I am trying to update few rows in dataframe using pyspark , the table exist in Serverless SQL pool
I did try yo use Update command but the error is it is not supported in serverless SQL pool, is there any way possible update few row in Azure synapse Serverless SQL Table
If you are updating tables which are created using ADLS data source in serverless pool as per this Serverless SQL pools don't support updating Delta Lake files. You can use serverless SQL pool to query the latest version of Delta Lake. Use Apache Spark pools in Synapse Analytics to update Delta Lake.
Read the data from path with below code:
df = spark.read.load('abfss://<containerName>@<ADLSName>.dfs.core.windows.net/mycsv2.csv', format='csv',header=True)
Update the data according to the requirements using below code:
from pyspark.sql.functions import when, col
df = df.withColumn('<colName>', when(<condition>, '<updateValue>').otherwise(df.<colName>))
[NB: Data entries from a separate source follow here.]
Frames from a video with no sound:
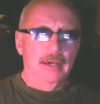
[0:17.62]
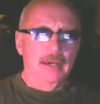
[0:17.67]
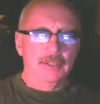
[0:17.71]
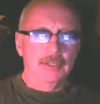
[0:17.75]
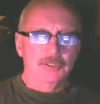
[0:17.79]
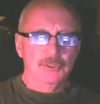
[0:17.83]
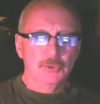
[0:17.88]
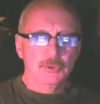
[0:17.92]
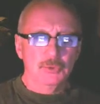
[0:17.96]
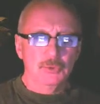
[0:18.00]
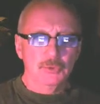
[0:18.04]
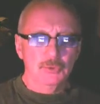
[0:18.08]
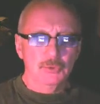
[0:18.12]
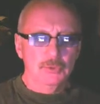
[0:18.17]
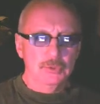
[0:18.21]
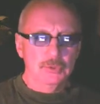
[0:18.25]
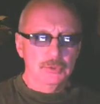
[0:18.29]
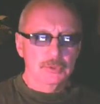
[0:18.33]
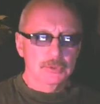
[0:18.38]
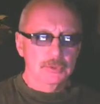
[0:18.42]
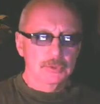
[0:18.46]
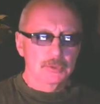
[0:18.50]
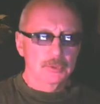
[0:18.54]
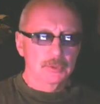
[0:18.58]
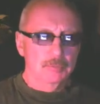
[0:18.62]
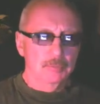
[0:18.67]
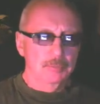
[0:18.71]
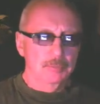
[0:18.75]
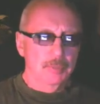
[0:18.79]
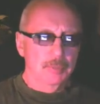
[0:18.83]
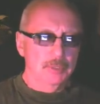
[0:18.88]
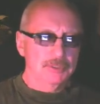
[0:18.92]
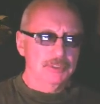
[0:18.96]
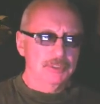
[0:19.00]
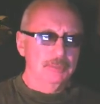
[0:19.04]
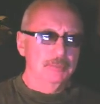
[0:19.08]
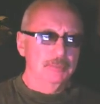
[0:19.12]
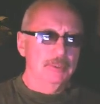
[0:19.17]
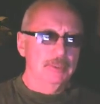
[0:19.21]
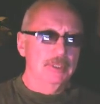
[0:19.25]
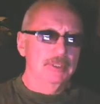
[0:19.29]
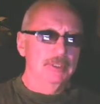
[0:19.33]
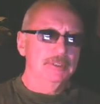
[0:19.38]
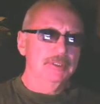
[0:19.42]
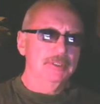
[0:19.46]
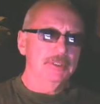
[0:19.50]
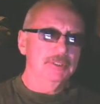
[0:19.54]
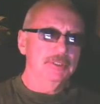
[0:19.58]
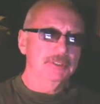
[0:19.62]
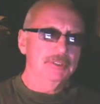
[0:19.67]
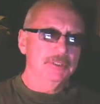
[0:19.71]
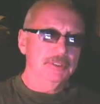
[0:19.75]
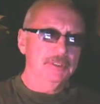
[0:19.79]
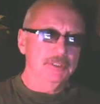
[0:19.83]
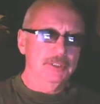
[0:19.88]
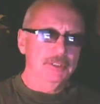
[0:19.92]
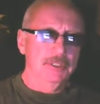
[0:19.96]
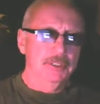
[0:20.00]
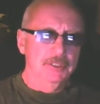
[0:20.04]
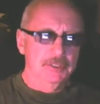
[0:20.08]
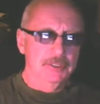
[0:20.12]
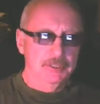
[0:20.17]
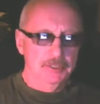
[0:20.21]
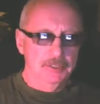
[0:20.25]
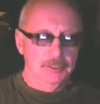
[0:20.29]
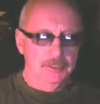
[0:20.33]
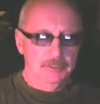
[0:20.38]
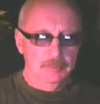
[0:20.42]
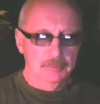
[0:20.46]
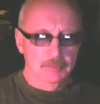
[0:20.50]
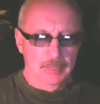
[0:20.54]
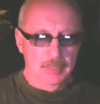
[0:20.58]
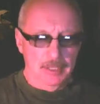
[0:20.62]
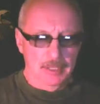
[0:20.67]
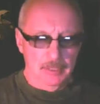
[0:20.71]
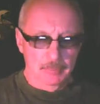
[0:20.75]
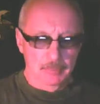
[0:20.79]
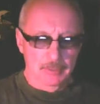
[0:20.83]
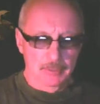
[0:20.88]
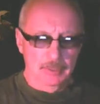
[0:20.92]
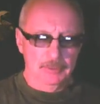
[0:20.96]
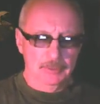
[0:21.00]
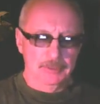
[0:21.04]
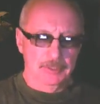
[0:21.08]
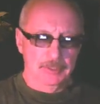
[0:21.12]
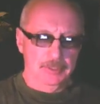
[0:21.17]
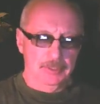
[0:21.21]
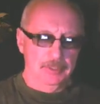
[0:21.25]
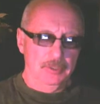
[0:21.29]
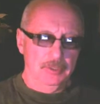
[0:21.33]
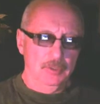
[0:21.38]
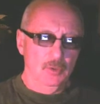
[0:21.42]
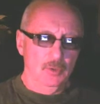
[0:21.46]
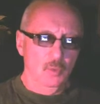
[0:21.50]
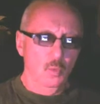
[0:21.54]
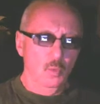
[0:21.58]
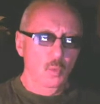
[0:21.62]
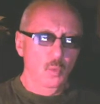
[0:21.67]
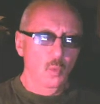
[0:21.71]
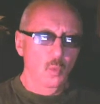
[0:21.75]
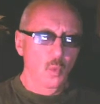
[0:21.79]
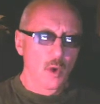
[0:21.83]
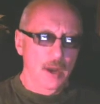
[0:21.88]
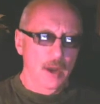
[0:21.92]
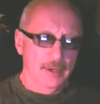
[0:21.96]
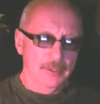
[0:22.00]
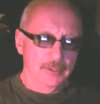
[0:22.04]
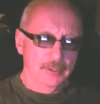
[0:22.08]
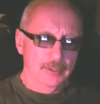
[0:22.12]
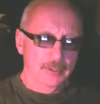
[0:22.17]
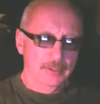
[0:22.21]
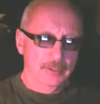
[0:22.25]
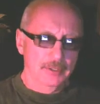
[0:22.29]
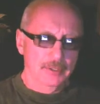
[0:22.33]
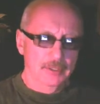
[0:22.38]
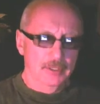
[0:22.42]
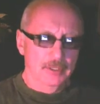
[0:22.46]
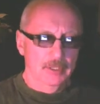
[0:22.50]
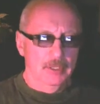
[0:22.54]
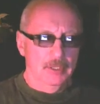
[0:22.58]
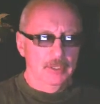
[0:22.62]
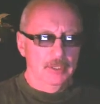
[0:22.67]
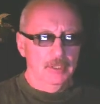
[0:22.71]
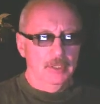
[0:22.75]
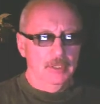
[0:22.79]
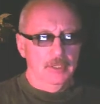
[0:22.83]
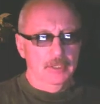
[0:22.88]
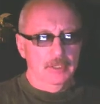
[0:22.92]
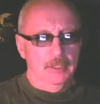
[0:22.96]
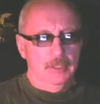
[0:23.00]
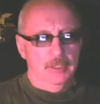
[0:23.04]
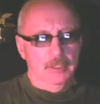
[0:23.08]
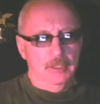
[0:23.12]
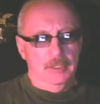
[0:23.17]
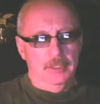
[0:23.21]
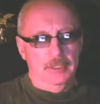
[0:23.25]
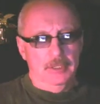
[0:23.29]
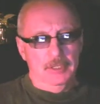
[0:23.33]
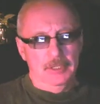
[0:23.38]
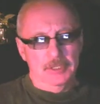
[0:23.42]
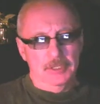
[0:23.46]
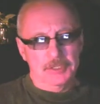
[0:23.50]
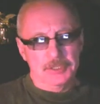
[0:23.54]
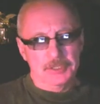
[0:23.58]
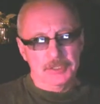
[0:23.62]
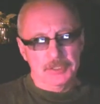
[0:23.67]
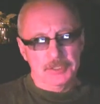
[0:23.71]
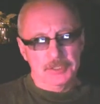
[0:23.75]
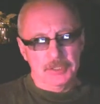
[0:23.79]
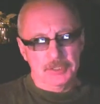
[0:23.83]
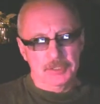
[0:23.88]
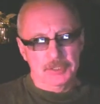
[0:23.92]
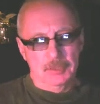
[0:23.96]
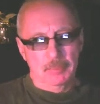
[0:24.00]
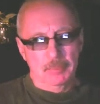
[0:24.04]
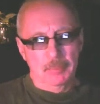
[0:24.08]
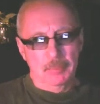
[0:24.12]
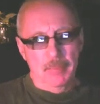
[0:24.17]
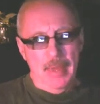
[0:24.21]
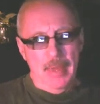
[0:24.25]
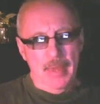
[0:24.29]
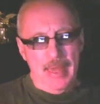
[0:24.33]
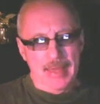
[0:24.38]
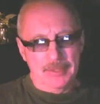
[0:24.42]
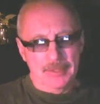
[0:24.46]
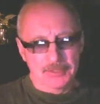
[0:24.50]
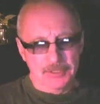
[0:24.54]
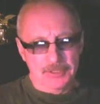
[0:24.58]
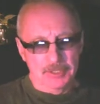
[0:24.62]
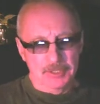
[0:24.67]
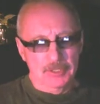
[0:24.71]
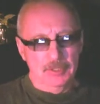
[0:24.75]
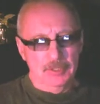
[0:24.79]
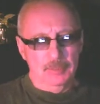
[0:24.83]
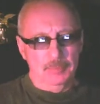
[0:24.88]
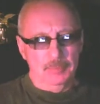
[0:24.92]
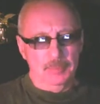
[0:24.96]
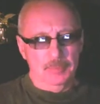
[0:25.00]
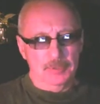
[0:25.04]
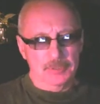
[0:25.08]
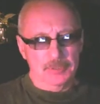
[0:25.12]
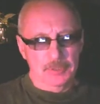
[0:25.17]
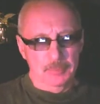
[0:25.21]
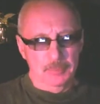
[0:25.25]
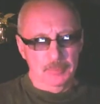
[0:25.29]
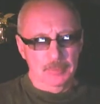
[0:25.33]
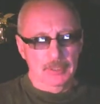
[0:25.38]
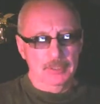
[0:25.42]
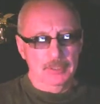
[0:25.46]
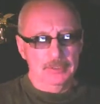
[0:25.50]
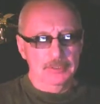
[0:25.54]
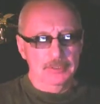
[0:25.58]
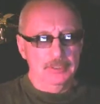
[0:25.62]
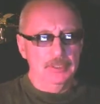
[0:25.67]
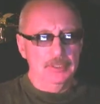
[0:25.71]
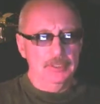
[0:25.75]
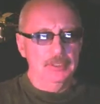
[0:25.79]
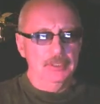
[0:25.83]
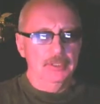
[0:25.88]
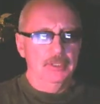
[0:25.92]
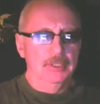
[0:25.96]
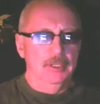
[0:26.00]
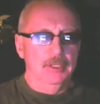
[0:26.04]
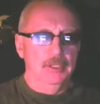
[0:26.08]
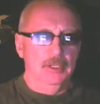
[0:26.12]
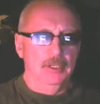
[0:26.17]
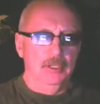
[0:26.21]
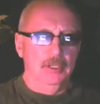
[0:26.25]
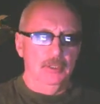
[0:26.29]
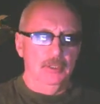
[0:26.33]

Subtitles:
There are two possibilities in bodybuilding. One is the bent possibility,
Create a linked service of ADLS. And write the data frame into ADLS with below code:
import pandas as pd
pdf = df.toPandas()
pdf.to_csv('abfss://<filepath>/mycsv2.csv', storage_options = {'linked_service' : '<linkedserviceName>'})
print("done")
complete code:
from pyspark.sql.functions import when, col
import pandas as pd
df = spark.read.load('abfss://rakeshsynapse@rakeshgen2.dfs.core.windows.net/mycsv2.csv', format='csv',header=True)
df = df.withColumn('Name', when(col('Id') == 1, 'AE').otherwise(df.Name))
pdf = df.toPandas()
pdf.to_csv('abfss://rakeshsynapse/mycsv2.csv', storage_options = {'linked_service' : 'AzureDataLakeStorage1'})
print("done")
The data will be update successfully.